Asterisk leaking resources? No, it's gsutil :'(
Dec 5, 2018 10:00 · 873 words · 5 minute read
This week we solved a resource leak in our asterisk images reserved for call handling. Here’s the path we follow to mitigate the issue, which we find out to be related with the gsutil command line tool.
We recently switched our infraestructure and applications to Google Kubernetes Engine, including our telephony stack.
One of the main problems of the migration were the storage volumes provided by GCP. In the old architecture, running Kubernetes on top of Rancher, we use a NFS server to provide storage volumes for our pods, mounted as ReadWriteMany. This works well for the asterisk call recordings because we mounted the same volume in all asterisk pods, since the NFS server handle the write calls.
When we move to GKE, the volumes available are raw disks, and we can only mount those for writing in a single node. The solution we came across is to use Google Storage Buckets.

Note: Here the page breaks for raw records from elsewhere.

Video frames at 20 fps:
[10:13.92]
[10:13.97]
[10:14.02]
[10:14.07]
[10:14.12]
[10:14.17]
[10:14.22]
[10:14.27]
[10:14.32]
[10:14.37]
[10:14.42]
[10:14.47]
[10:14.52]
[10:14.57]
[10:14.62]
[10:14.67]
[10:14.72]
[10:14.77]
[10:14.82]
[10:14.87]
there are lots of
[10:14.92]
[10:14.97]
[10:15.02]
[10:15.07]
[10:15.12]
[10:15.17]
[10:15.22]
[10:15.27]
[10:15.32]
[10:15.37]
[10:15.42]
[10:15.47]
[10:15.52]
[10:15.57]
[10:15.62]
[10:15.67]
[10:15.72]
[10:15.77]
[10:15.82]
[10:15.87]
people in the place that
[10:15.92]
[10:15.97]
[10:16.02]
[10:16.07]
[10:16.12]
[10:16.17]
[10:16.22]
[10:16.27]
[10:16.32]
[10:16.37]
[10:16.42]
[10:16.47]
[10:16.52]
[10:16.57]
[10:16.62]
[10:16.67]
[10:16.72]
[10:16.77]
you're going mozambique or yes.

1. Uploading files with gsutil in production: a big mistake
Btw I don’t know why I thought this would be a good choice…
The initial idea was to code a simple tool to upload files to the bucket. Since I saw the Gsutil command line tool, it looked perfect for the job.

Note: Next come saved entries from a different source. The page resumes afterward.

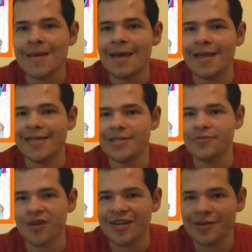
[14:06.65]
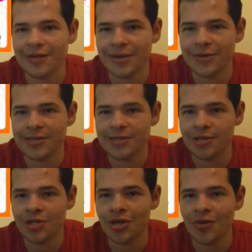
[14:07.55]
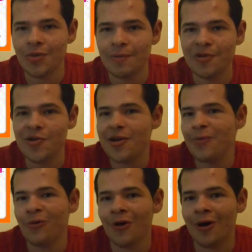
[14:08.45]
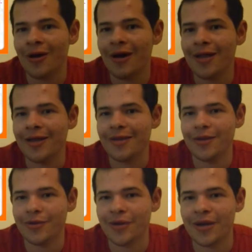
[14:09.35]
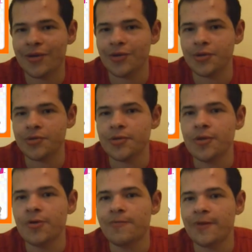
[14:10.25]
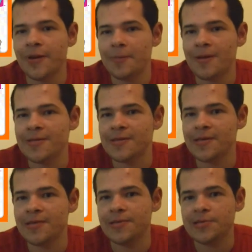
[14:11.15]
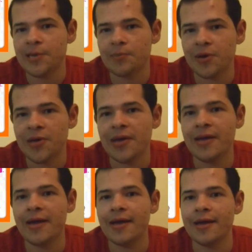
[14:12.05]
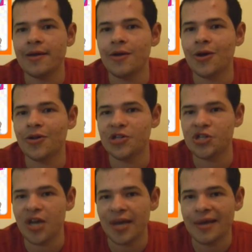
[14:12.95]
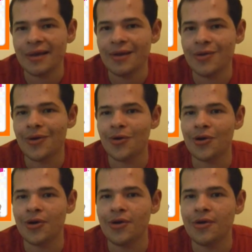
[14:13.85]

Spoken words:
And he's freaking hilarious in the show. But don't get me wrong, I like the other characters. Freddie Benson, Sam Puckett, and Carly Shay. They're all good.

We already have some routines to handle the call recordings in an asterisk stasis, basically audio conversion using sox. The only changes we made was to install the Google Cloud SDK(already contains the gsutil tool) in the image, along with a valid service account with write storage permission in runtime.

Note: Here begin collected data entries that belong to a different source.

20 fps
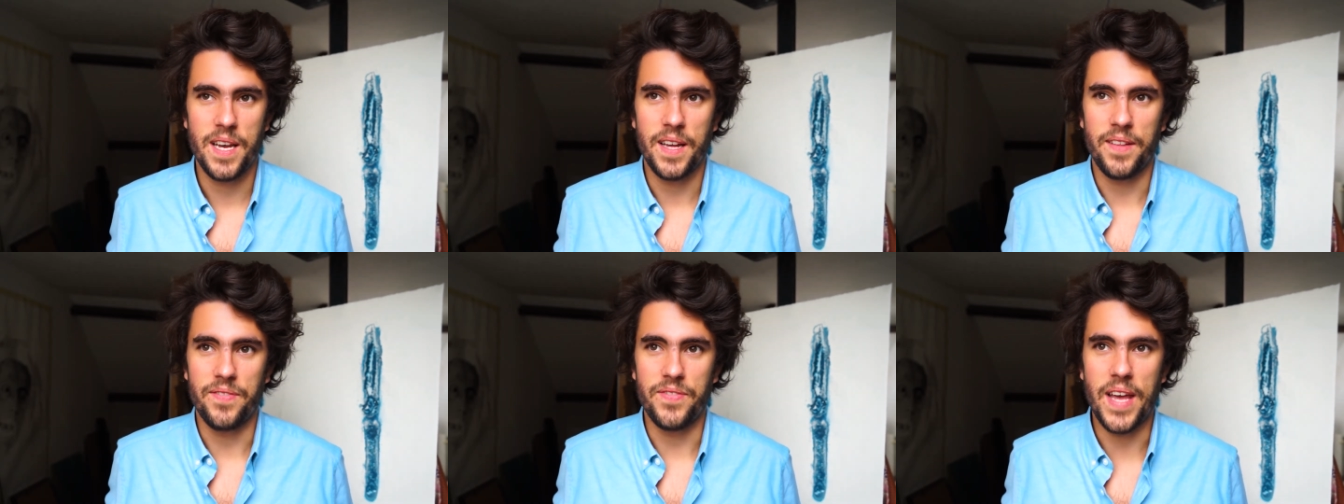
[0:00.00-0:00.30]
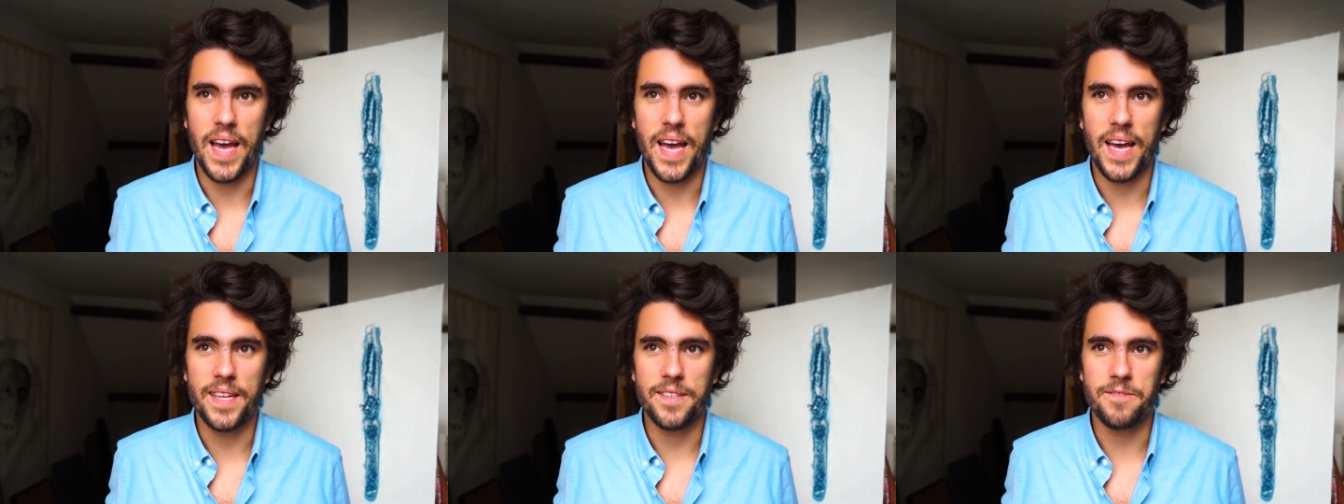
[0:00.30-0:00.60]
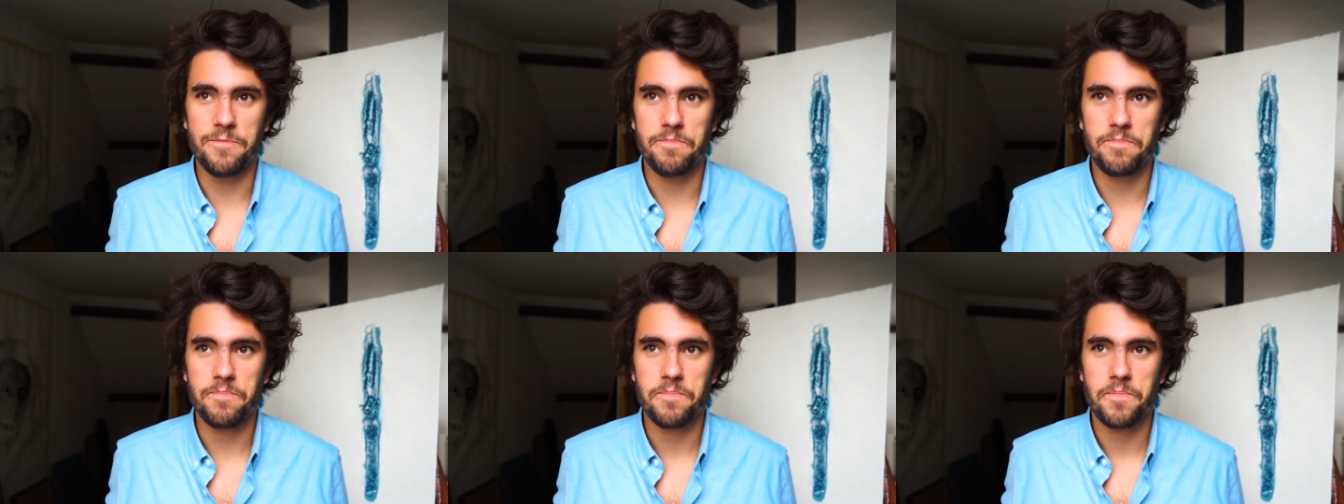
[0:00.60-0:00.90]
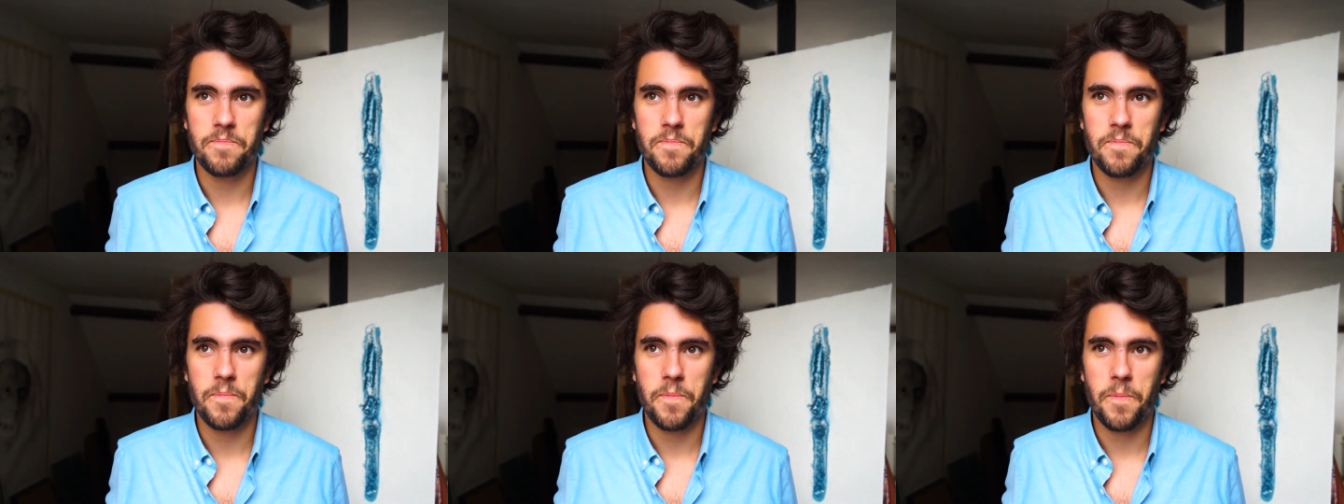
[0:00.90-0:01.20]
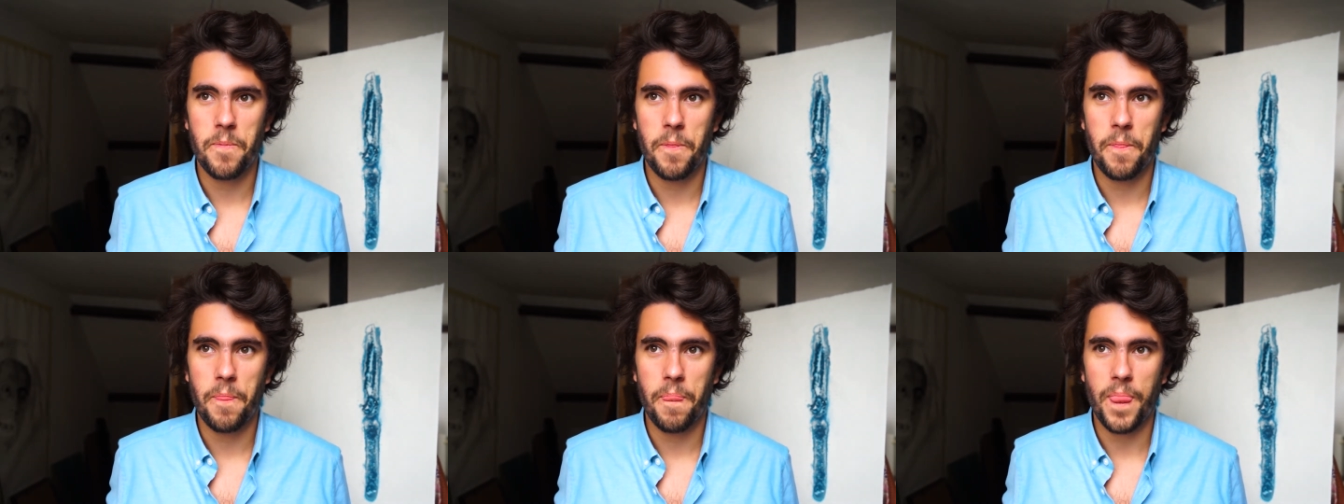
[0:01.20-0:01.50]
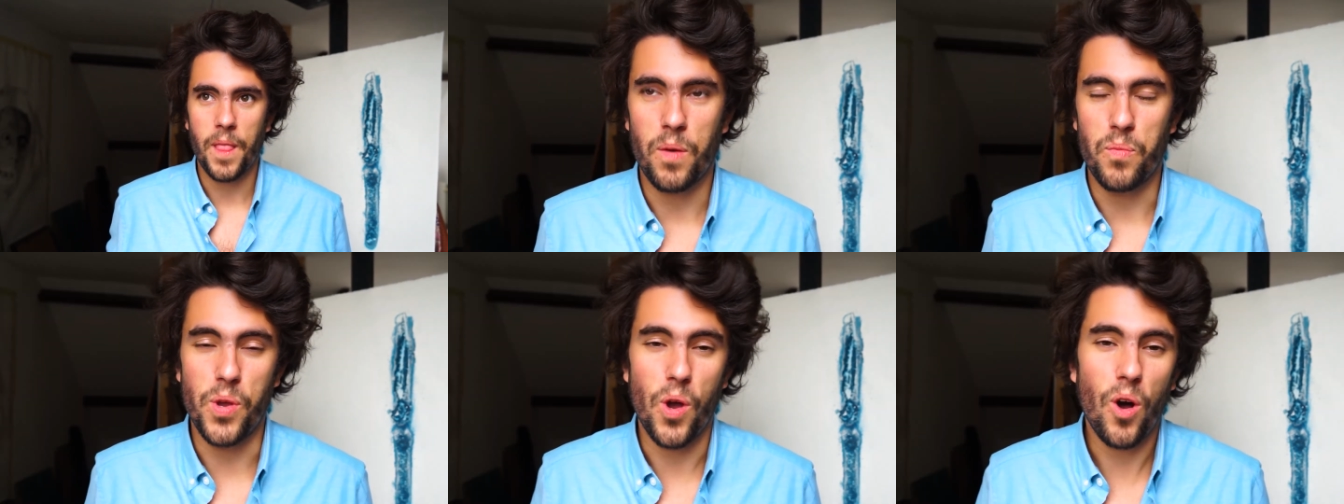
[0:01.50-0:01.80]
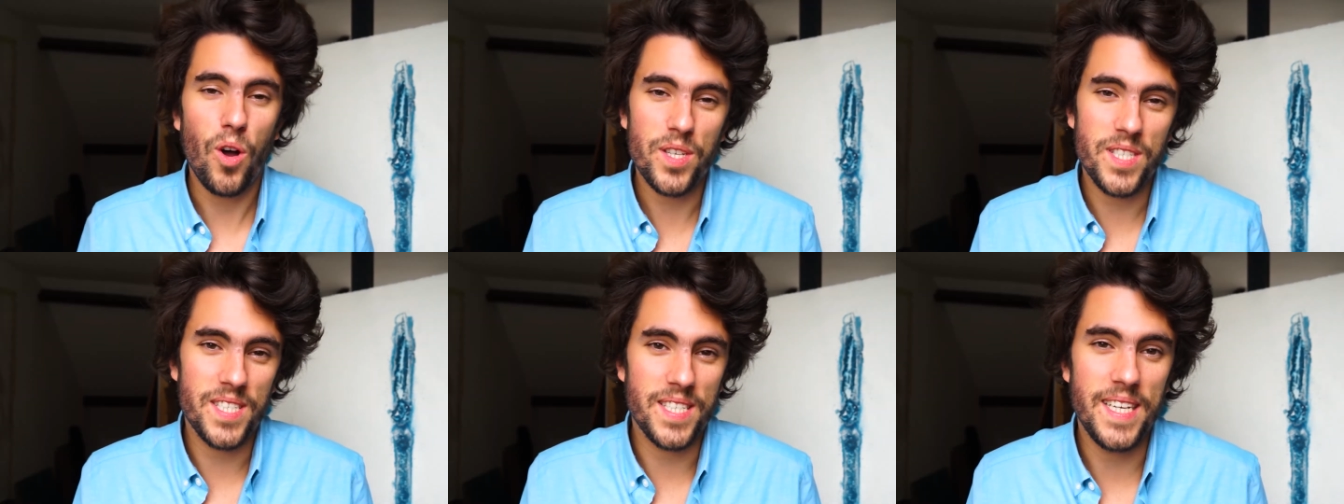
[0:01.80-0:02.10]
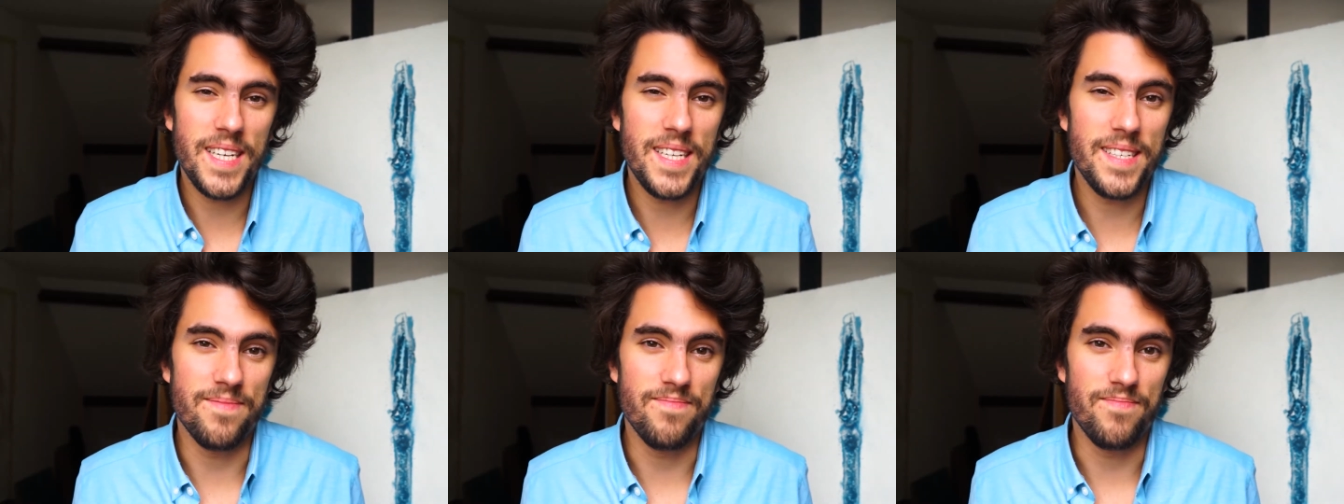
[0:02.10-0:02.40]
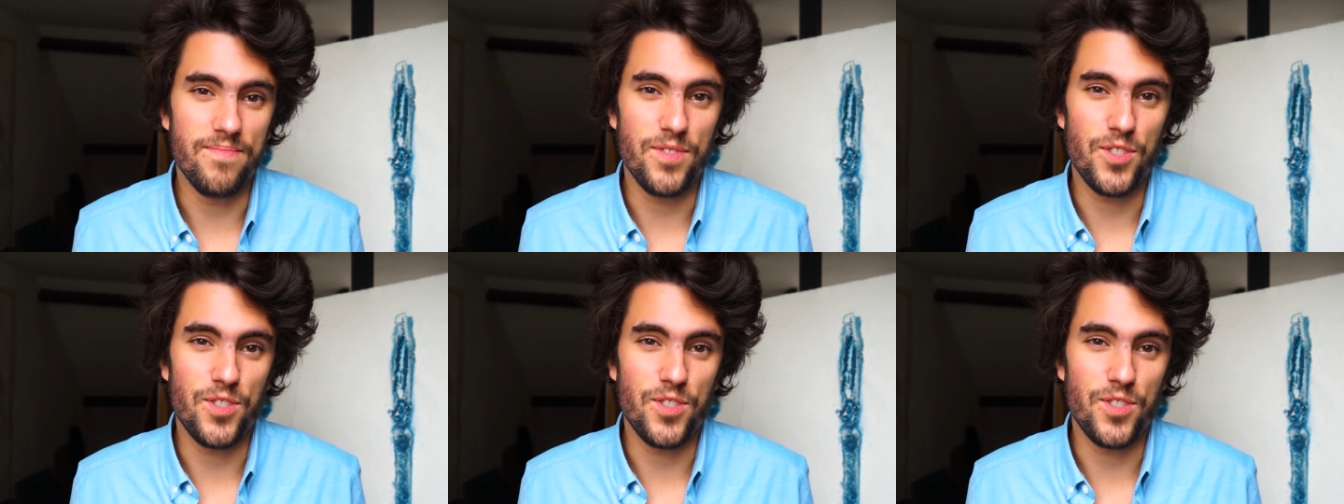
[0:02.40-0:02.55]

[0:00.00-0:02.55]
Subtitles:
Then we all seen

This seems great and in fact it works well, until we saw the resource usage in production… The pods constantly went to an Evicted
state, basically exausting the node resources until the scheduler decides to remove the offending pod, which happens a lot, basically after every half hour. Since the instances keep the call sessions, when each pod exits the calls are gone for the clients :'(.
Here’s the load of the running pods. You can see that each one is using about 3vCPU. The ram usage seems lower, but the majority of the evicted pods are due to nearly OOM failures.
$ kubectl top pods | grep asterisk-calls
mask-asterisk-calls-655c957dcb-5d8vm 3924m 305Mi
mask-asterisk-calls-655c957dcb-cn5ss 3194m 192Mi
mask-asterisk-calls-655c957dcb-4cdq2 3256m 337Mi
mask-asterisk-calls-655c957dcb-gskj6 3717m 619Mi
mask-asterisk-calls-655c957dcb-gwsdx 3936m 715Mi
mask-asterisk-calls-655c957dcb-n6gt7 3890m 256Mi
mask-asterisk-calls-655c957dcb-pkgql 3950m 239Mi
Initially I though that was an asterisk leak of some sort, then after exec(ing) in some of the pods to inspect what’s happening we find a lot of python processes still running, waiting for an event to be completed, all of these created by gsutil. Then we find out that the resource leak was indeed related to the gsutil tool and not asterisk.
2. Getting rid of gsutil
We already have a golang microservice that’s responsible to serve the call recordings from the bucket, so I suggested to move the “uploading to bucket” role to it, removing the need of gsutil and the cloud sdk.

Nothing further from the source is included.